Stored items
================

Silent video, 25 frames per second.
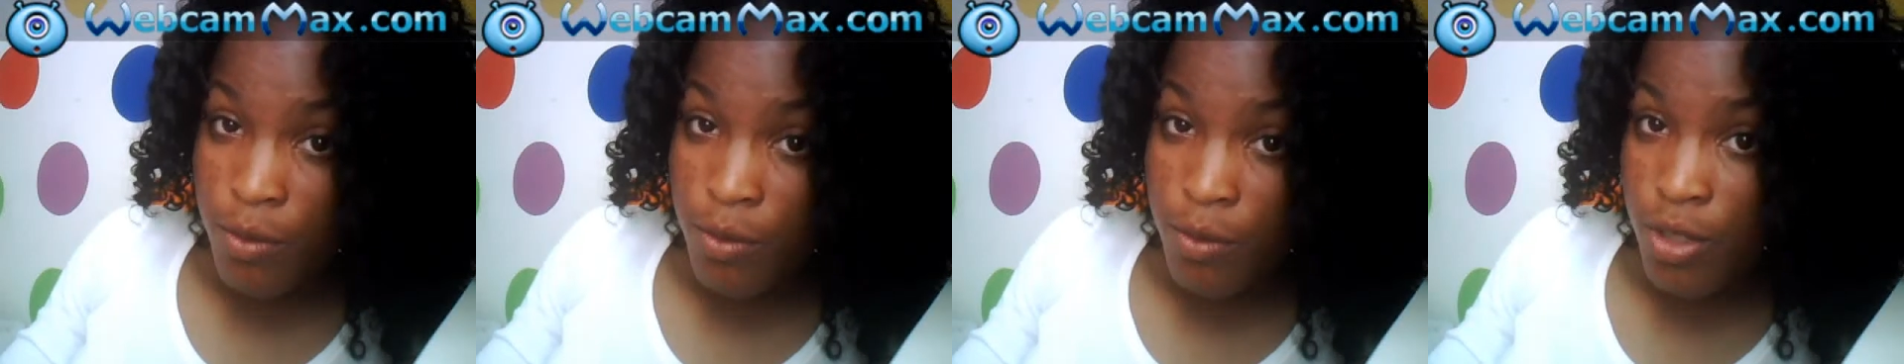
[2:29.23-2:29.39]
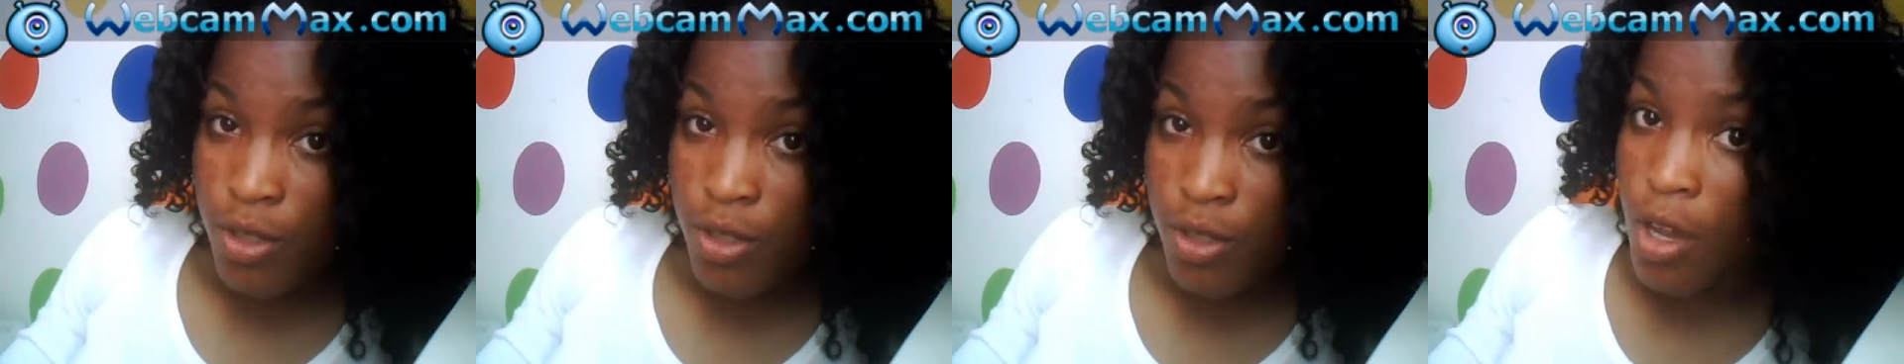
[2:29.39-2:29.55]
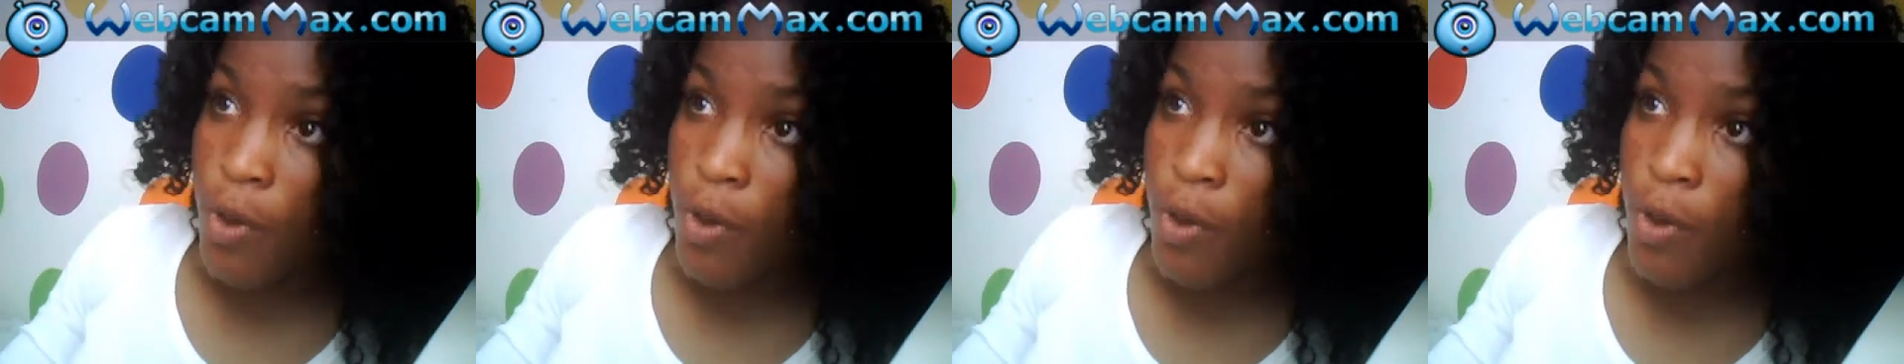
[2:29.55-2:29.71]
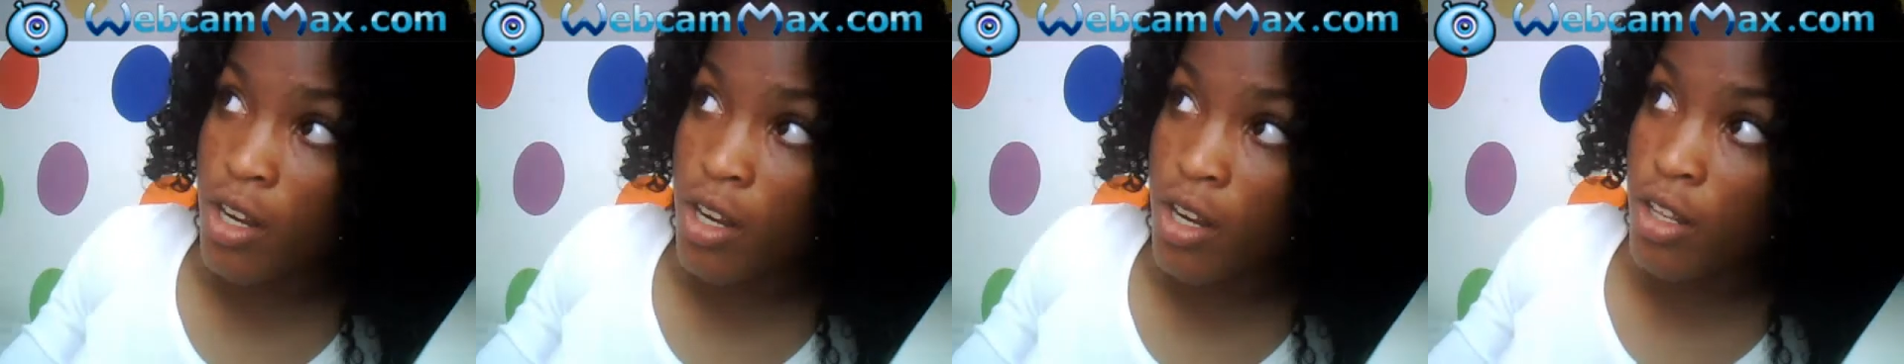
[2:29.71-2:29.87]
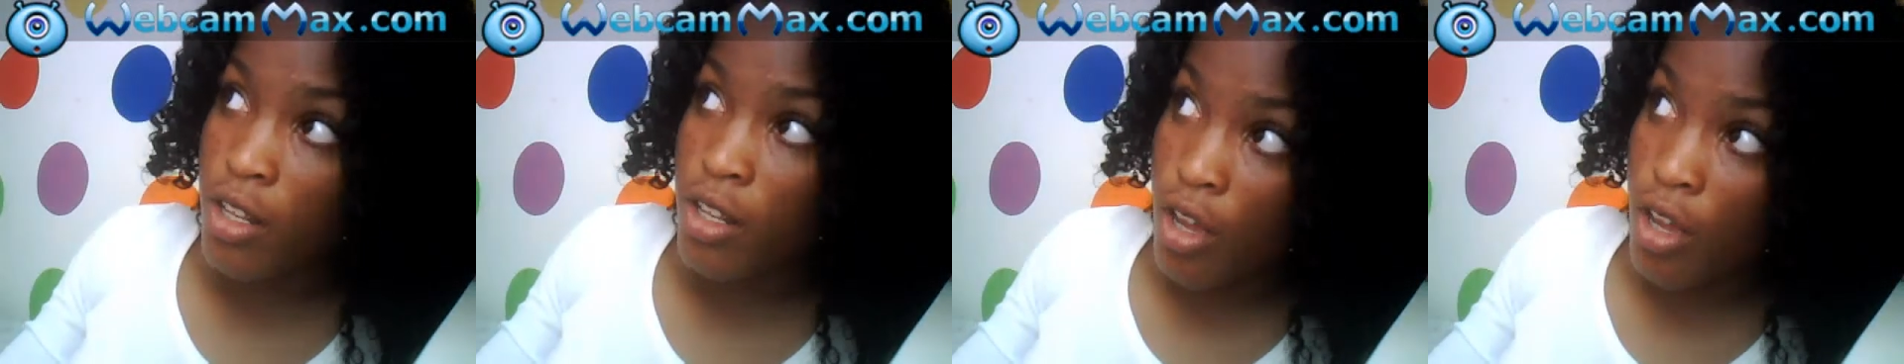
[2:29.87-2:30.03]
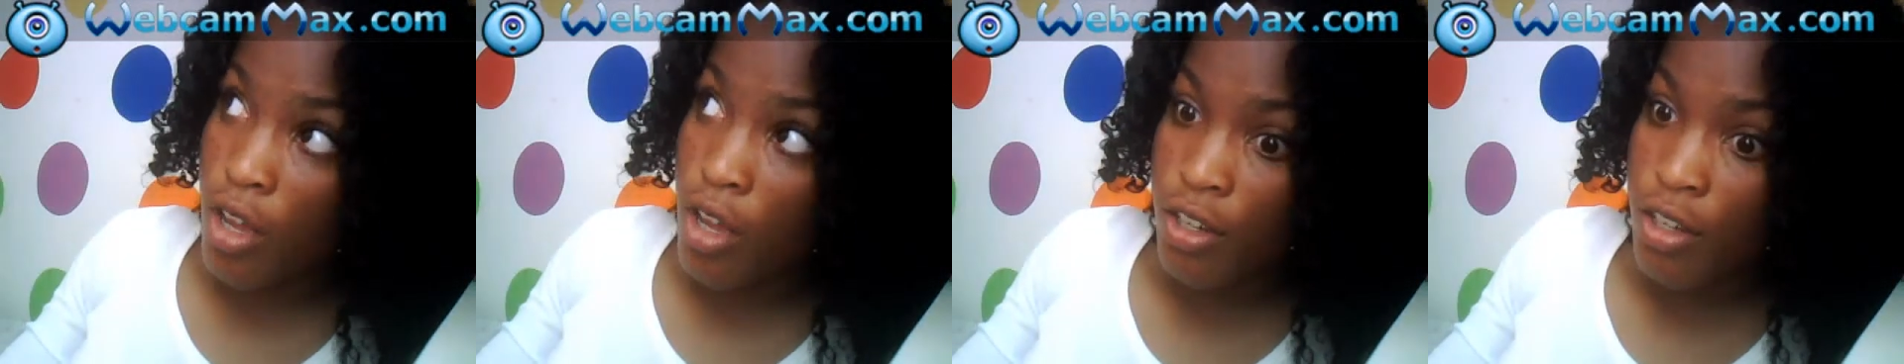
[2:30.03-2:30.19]
so I wanted a
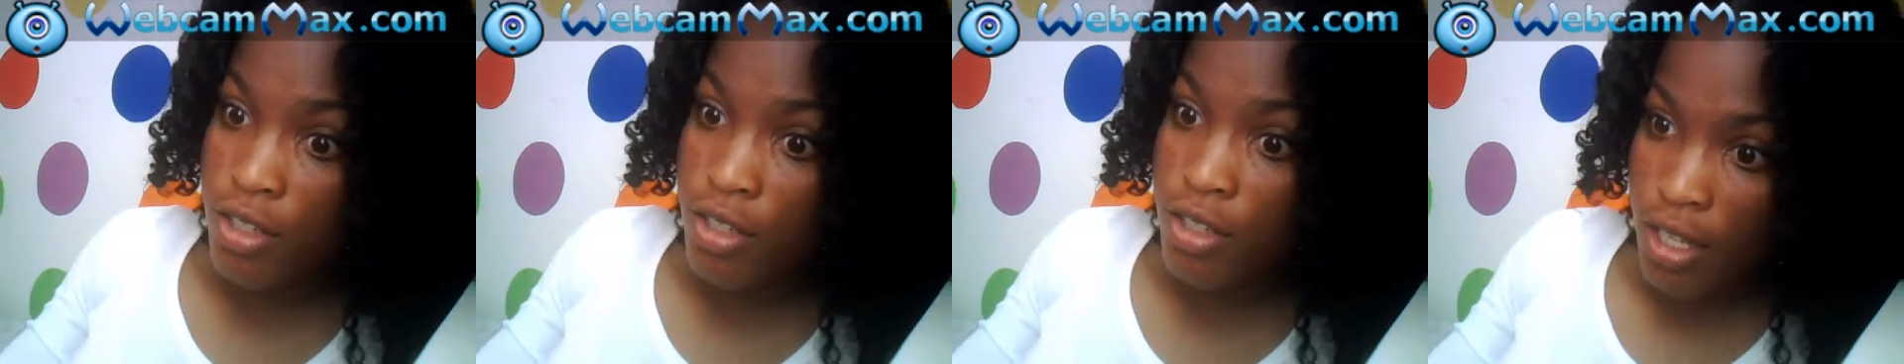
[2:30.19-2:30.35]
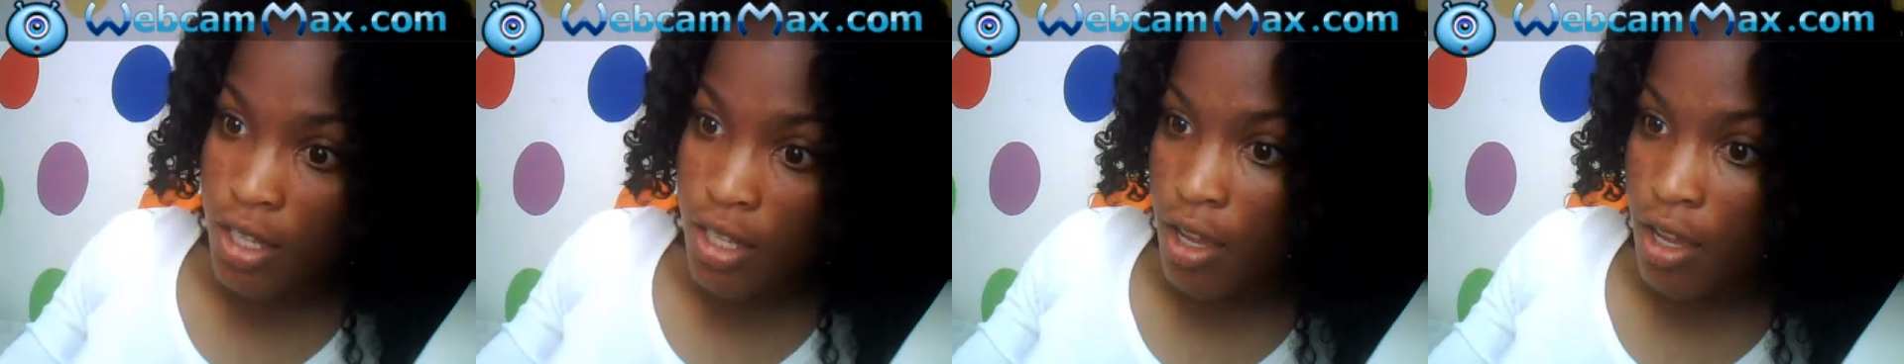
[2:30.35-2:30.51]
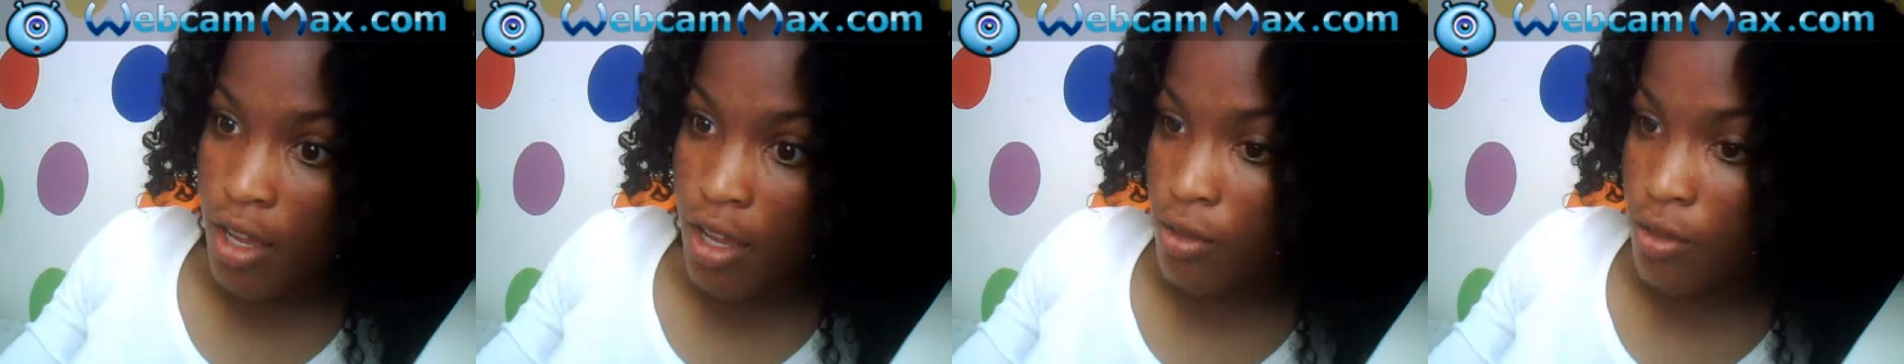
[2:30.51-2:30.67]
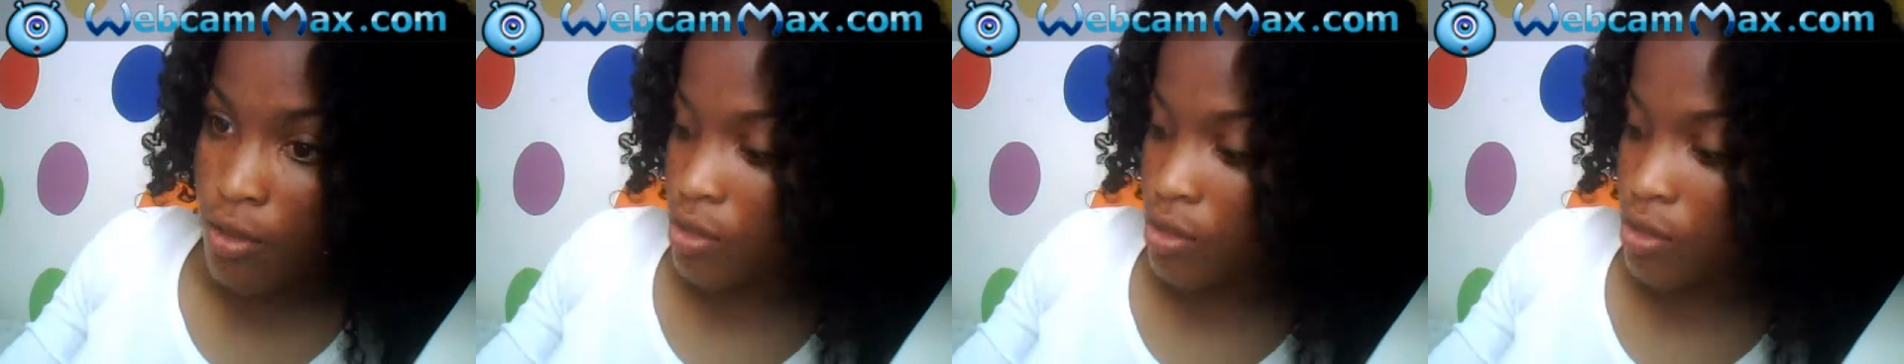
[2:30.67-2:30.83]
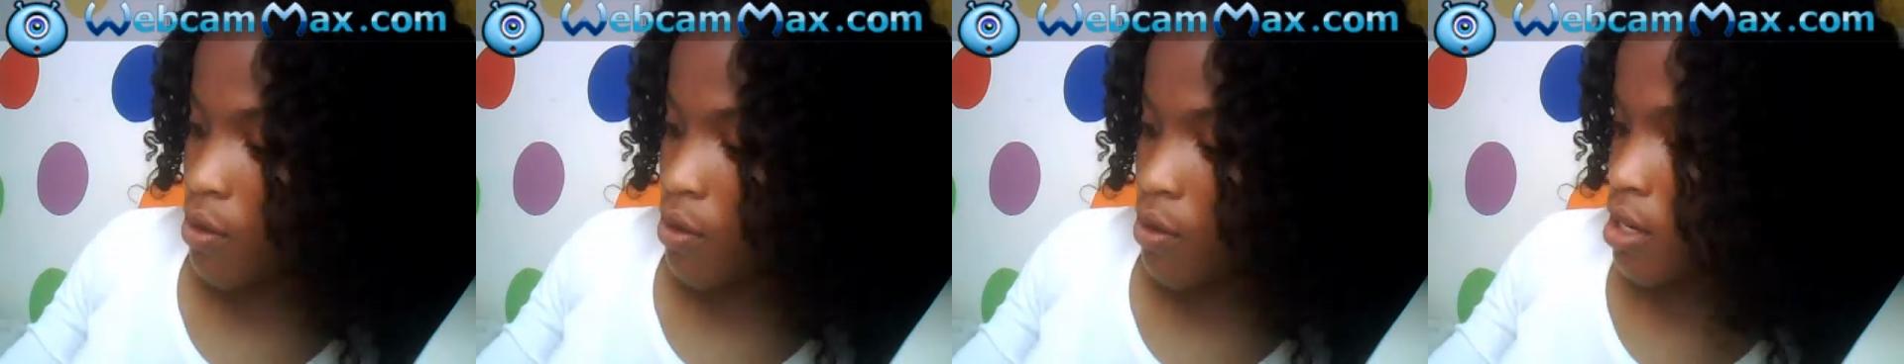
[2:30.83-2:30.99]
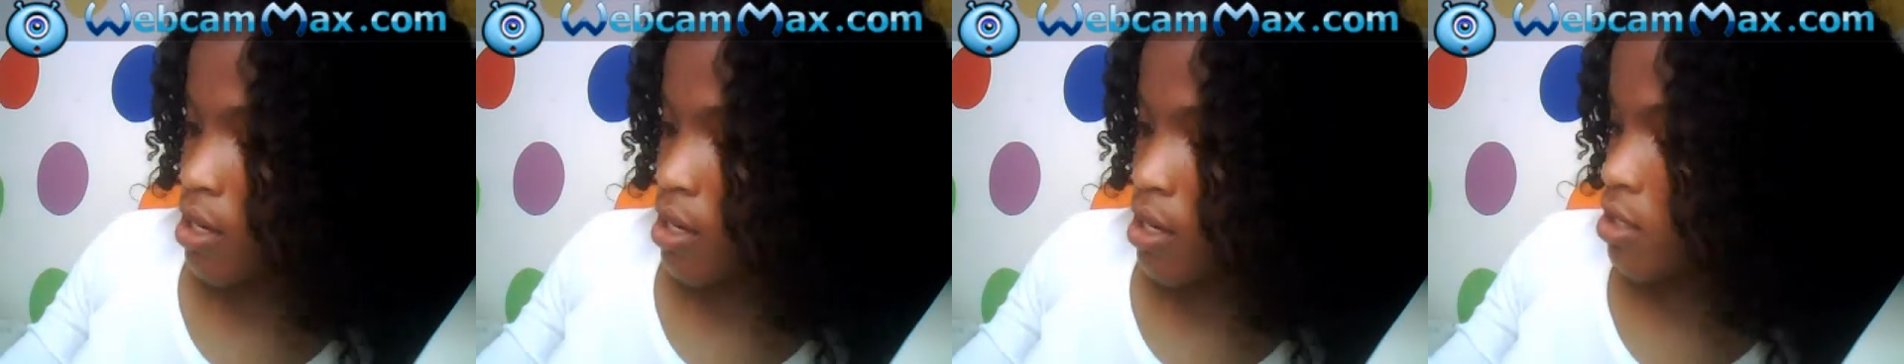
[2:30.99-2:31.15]
longer style. So I did.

================

Omit the pictures and please write out exactly the lines between the one containing "[2:30.51-2:30.67]" and the last line of the entries, both included.

Response for this exercise:
[2:30.51-2:30.67]
[2:30.67-2:30.83]
[2:30.83-2:30.99]
[2:30.99-2:31.15]
longer style. So I did.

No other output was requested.